To: LoneClone who wrote (31024)1/11/2009 8:25:20 PM
From: LoneClone  Read Replies (1) | Respond to of 193918
 
Miners see light at end of tunnel

ft.com

Investors charged in to mining equities this week before retreating in the face of old threats, but they left a hint of optimism in a sector that some view as undervalued after a dramatic sell-off in the fourth quarter of 2008.

“Miners are now at one of the most oversold levels against the market in their history”, wrote analysts at MF Global, the commodities broker, in a report on Wednesday. “We believe that after having ignored the risks in the early summer, the market is now ignoring the positives.”

Analysts have cautiously pointed to positives starting with a rally in base metals prices earlier in the week. That rally was short-lived, as was the accompanying lift it gave to shares in the six largest London-listed miners, which rose an average of 24 per cent in the first six days of the year.

But driving the rally were several factors that remain relevant: “The effects of capacity cuts coming on, the end of the de-stocking phase, and the ability of certain players to begin taking on commodity positions post year-end balance sheet dates,” according to Liberum Capital.

Others note that prices of base metals – such as nickel, copper and lead – continue to fall to levels at or below the costs of metal production, an inversion that the rules of supply and demand do not allow to persist for long.

There is talk in the sector of relief coming from readjustment: a readjustment of mining companies’ costs and size, followed by a readjustment of investors’ expectations from companies whose profits in recent years grew at the same stunning pace as the Chinese economy.

Recently buoyant shares reflect investors’ acknowledgment that leading miners took radical measures in December to support leaner growth in 2009.

At Rio Tinto and Anglo American those measures include multi-billion-dollar cuts in capital expenditure and plans to sell assets and lay off thousands of workers.

For many industry watchers the question is not whether leading miners are oversold, but how oversold they have to be before investors regain faith.

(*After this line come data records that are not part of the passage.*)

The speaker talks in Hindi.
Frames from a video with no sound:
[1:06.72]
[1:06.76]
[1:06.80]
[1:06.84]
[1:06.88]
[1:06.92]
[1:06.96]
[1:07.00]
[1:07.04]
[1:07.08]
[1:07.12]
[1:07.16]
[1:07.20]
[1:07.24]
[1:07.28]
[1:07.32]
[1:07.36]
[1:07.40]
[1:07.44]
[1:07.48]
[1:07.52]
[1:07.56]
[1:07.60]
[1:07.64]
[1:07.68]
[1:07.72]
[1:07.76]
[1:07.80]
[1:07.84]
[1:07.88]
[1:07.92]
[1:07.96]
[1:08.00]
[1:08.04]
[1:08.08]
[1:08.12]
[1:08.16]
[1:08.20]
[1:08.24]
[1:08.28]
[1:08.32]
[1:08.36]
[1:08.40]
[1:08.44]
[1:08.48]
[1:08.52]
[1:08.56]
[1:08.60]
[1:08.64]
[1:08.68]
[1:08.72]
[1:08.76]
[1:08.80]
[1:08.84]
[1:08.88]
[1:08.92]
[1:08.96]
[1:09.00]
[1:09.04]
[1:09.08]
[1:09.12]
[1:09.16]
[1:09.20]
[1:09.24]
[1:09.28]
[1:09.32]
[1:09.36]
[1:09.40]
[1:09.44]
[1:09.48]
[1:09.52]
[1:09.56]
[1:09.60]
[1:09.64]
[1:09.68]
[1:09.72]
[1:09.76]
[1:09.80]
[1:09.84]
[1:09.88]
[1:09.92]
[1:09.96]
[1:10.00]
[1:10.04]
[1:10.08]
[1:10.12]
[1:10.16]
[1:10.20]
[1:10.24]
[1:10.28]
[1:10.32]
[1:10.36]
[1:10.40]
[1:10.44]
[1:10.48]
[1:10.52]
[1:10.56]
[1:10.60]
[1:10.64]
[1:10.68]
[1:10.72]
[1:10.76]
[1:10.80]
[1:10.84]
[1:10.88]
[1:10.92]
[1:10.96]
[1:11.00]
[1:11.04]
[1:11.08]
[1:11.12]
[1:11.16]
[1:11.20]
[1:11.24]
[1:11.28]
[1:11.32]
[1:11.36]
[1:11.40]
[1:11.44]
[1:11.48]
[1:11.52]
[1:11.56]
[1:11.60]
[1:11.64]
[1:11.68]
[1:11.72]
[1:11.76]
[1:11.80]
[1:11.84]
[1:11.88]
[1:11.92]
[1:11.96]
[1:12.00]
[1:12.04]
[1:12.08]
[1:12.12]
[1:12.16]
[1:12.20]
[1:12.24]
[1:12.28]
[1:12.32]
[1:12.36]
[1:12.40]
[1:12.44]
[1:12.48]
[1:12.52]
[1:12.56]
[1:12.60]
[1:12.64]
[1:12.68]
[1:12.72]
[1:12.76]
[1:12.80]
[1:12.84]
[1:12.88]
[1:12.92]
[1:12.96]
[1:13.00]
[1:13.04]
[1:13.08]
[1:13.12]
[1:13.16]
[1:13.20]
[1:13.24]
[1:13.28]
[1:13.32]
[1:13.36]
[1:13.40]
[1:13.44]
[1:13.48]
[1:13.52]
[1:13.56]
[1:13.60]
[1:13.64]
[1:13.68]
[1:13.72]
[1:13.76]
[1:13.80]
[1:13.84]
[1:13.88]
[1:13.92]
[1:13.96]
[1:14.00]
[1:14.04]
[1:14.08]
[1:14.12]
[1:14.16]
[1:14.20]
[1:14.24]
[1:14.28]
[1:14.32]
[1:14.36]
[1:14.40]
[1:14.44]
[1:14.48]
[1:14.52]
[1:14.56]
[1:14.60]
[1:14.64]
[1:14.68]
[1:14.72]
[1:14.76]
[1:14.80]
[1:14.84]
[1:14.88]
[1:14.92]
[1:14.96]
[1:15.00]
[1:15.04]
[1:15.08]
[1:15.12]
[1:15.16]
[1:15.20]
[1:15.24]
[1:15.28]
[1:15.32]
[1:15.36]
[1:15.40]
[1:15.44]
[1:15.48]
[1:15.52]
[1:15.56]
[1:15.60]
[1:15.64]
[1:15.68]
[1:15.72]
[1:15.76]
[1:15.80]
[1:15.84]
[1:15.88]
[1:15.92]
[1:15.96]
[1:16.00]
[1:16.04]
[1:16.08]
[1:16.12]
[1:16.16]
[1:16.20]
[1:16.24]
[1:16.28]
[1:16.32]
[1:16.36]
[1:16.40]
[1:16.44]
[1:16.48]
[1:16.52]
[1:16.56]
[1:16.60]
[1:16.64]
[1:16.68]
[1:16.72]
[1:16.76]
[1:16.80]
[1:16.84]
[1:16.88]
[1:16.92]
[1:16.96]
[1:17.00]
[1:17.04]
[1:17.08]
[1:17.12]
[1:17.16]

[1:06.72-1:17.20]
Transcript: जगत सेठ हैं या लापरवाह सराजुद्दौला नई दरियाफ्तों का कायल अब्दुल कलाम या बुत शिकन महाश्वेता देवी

Anil Agarwal, chief executive of Vedanta, a base metals miner in the FTSE 100, answered whether the company was undervalued by pointing out that its cash balance of $5bn is about the same as its market capitalisation.

Mr Agarwal said the entire mining sector was undervalued by 60 and 70 per cent. Vedanta has launched a $250m buy-back programme.

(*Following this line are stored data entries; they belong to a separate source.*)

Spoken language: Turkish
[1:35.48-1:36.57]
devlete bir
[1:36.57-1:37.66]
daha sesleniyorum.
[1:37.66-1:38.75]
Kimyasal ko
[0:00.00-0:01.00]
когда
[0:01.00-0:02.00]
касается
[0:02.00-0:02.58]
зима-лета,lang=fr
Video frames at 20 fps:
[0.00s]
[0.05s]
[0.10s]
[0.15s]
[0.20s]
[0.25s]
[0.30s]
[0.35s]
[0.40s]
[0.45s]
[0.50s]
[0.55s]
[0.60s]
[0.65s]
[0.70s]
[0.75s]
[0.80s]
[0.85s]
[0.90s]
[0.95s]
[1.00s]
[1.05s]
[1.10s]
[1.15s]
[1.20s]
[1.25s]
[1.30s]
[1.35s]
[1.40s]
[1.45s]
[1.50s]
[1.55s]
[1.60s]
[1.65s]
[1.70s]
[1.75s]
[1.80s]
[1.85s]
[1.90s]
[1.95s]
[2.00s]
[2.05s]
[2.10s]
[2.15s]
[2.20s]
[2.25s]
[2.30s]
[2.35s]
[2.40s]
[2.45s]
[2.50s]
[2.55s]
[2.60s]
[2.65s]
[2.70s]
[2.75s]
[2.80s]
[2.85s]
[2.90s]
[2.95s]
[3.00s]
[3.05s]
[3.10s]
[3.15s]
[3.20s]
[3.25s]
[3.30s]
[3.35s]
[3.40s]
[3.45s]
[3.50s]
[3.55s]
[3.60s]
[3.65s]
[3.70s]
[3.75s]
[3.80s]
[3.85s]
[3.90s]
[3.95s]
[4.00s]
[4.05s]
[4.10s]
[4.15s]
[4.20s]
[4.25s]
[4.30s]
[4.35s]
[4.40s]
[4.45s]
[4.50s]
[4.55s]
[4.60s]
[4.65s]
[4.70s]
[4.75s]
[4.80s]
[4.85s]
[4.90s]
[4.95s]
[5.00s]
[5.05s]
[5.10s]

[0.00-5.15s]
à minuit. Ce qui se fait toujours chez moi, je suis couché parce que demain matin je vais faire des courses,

The example of Vedanta suggests traditional metrics offer no clues about when investors will call the bottom. Vedanta shares fell to 388p in late November, barely higher than their opening price in December 2003. Over the same fiscal four-year period, however, earnings per share rose from 23.3 cents to 305 cents, and revenue from $1.3bn to $8.2bn.

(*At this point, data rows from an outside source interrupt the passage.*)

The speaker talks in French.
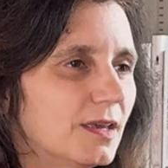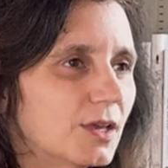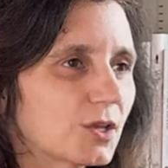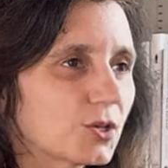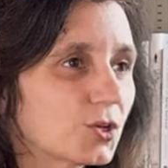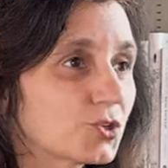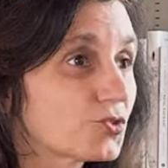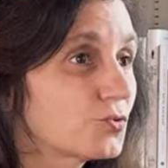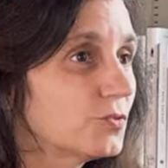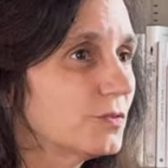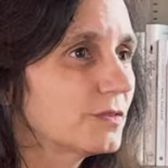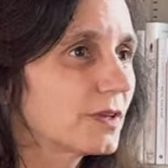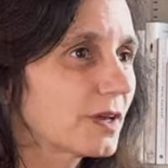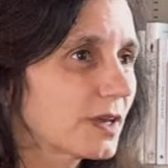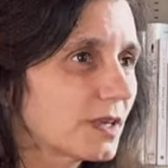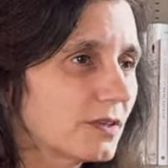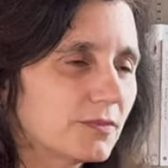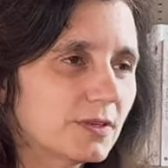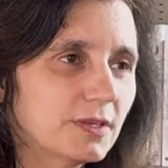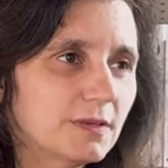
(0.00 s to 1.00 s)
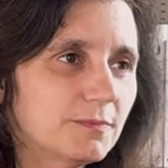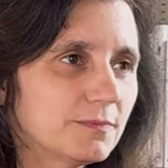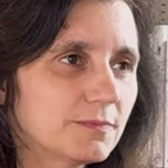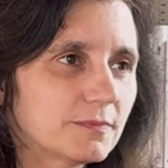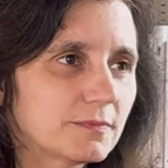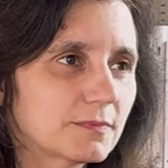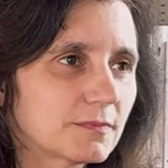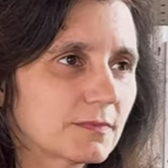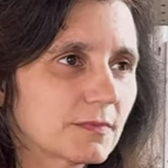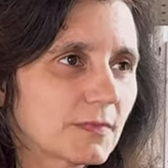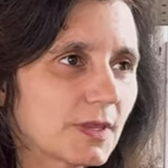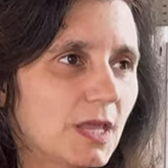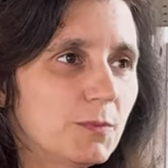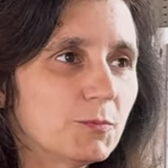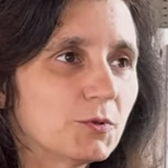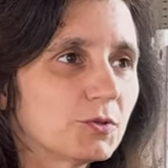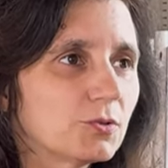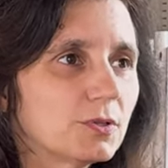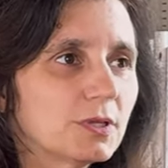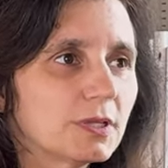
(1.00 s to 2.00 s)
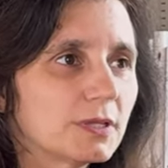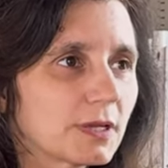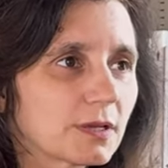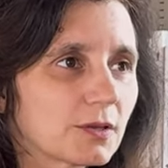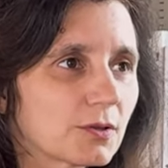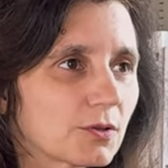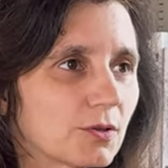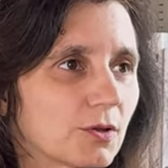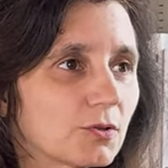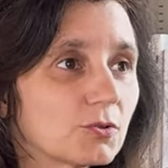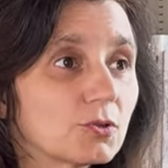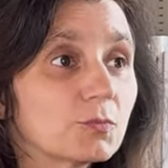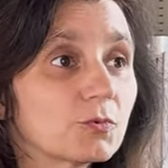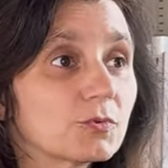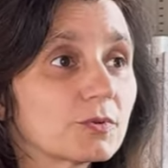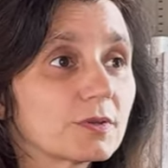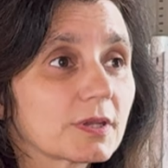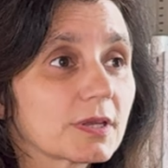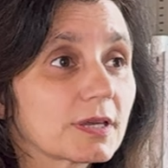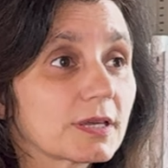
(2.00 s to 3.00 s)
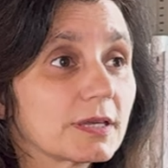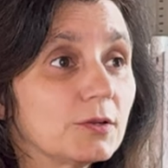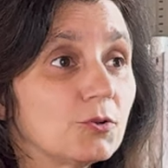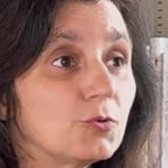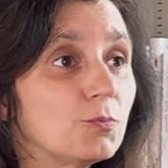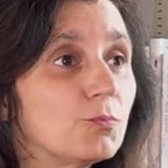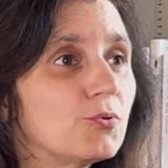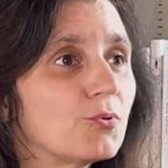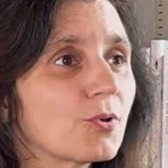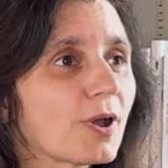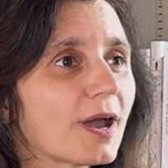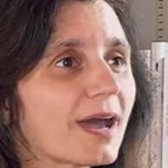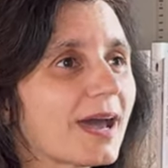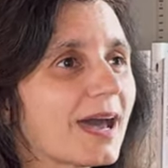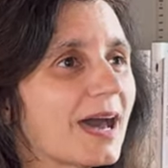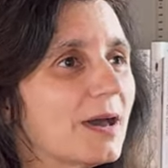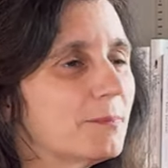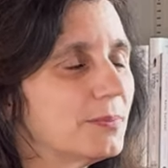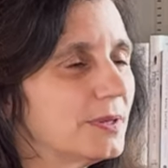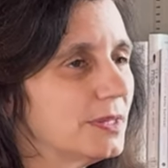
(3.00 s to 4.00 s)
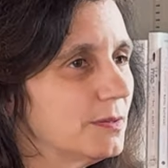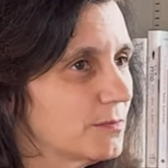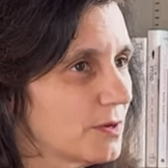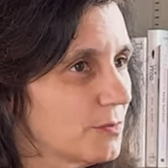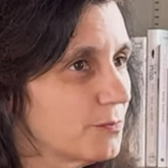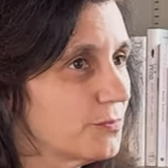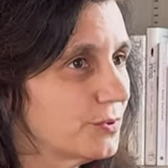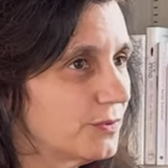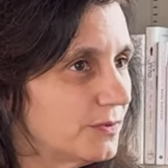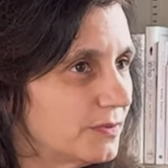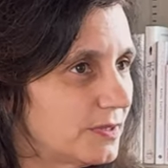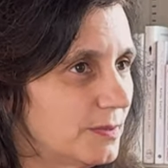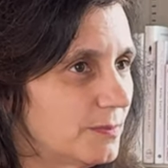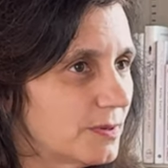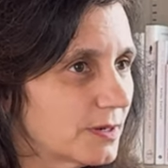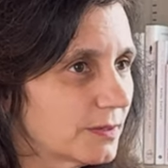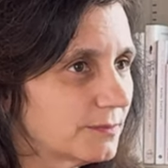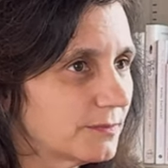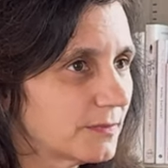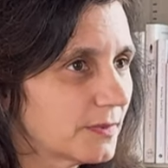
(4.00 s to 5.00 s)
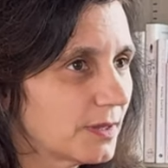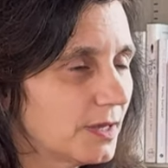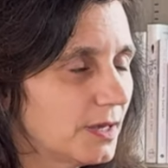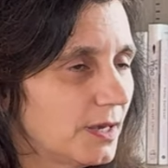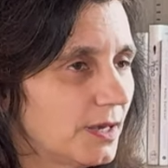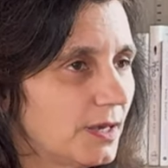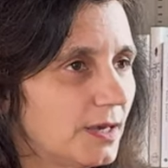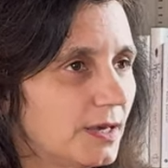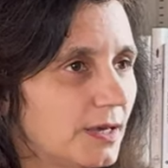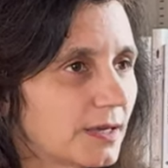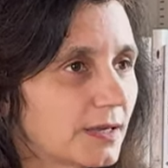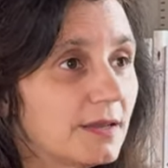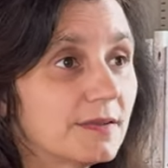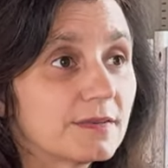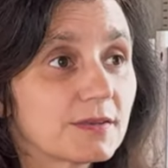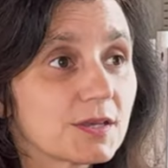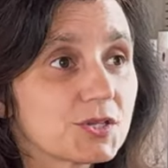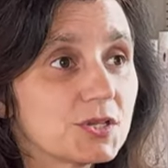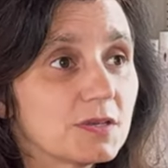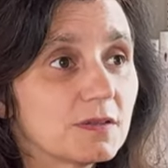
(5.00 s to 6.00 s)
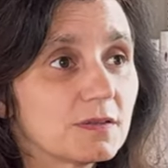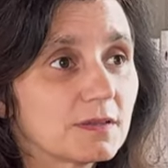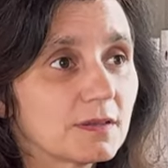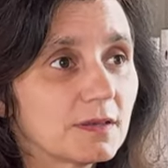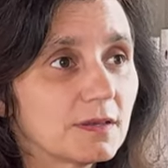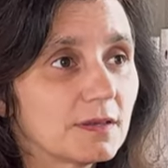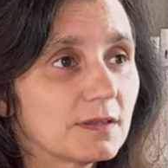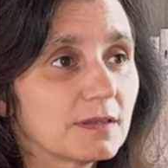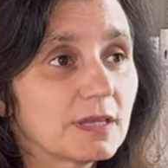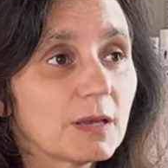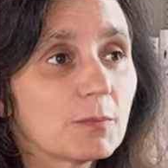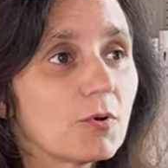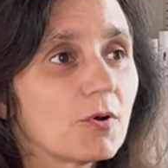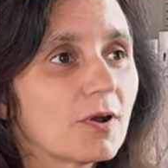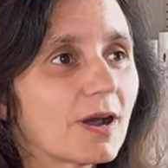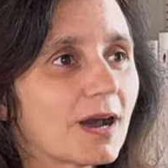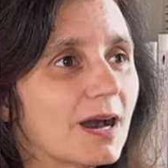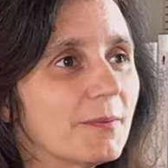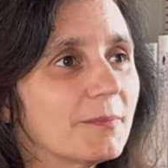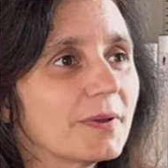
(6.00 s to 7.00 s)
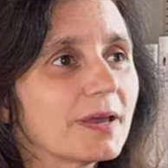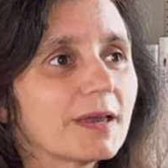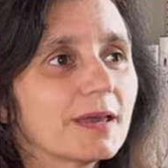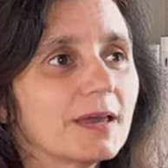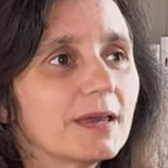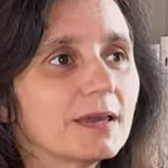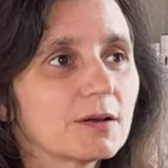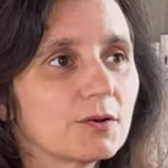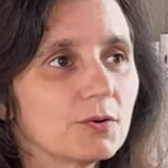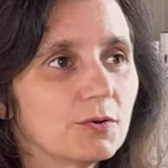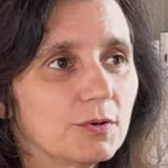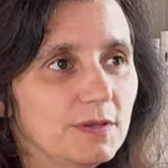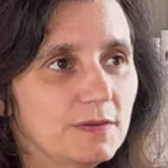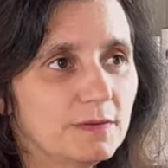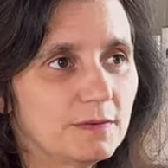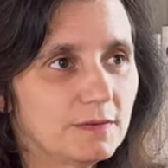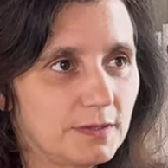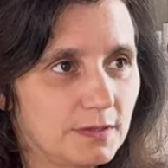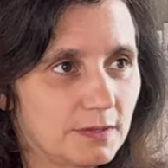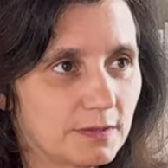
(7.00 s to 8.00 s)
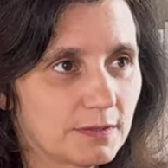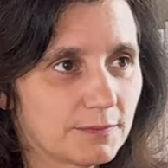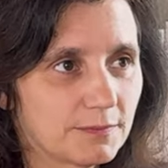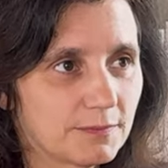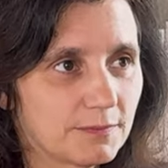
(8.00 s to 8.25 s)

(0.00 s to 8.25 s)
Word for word: Quand je suis arrivée, il me tenait à cœur de montrer le plus rapidement possible qu'il s'agissait d'un programme héroïstique,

Meanwhile, Rio has made the strongest gains this year, which analysts ascribe to investors’ belief that worst-case scenarios about its debts and the prices of its principal commodities, especially iron ore, are overblown. But Rio and Vedanta remain exposed to industrial metals prices. As long as these track the fall in global economic output, any gains are likely to be limited.

MF Global’s report cites sustained low commodity prices, more de-leveraging of commodities funds and debt refinancing problems as the risks that could prevent a recovery. But it also argues that low commodity prices would not be entirely disastrous to mining companies, because producer countries’ currencies would weaken, lowering miners’ costs.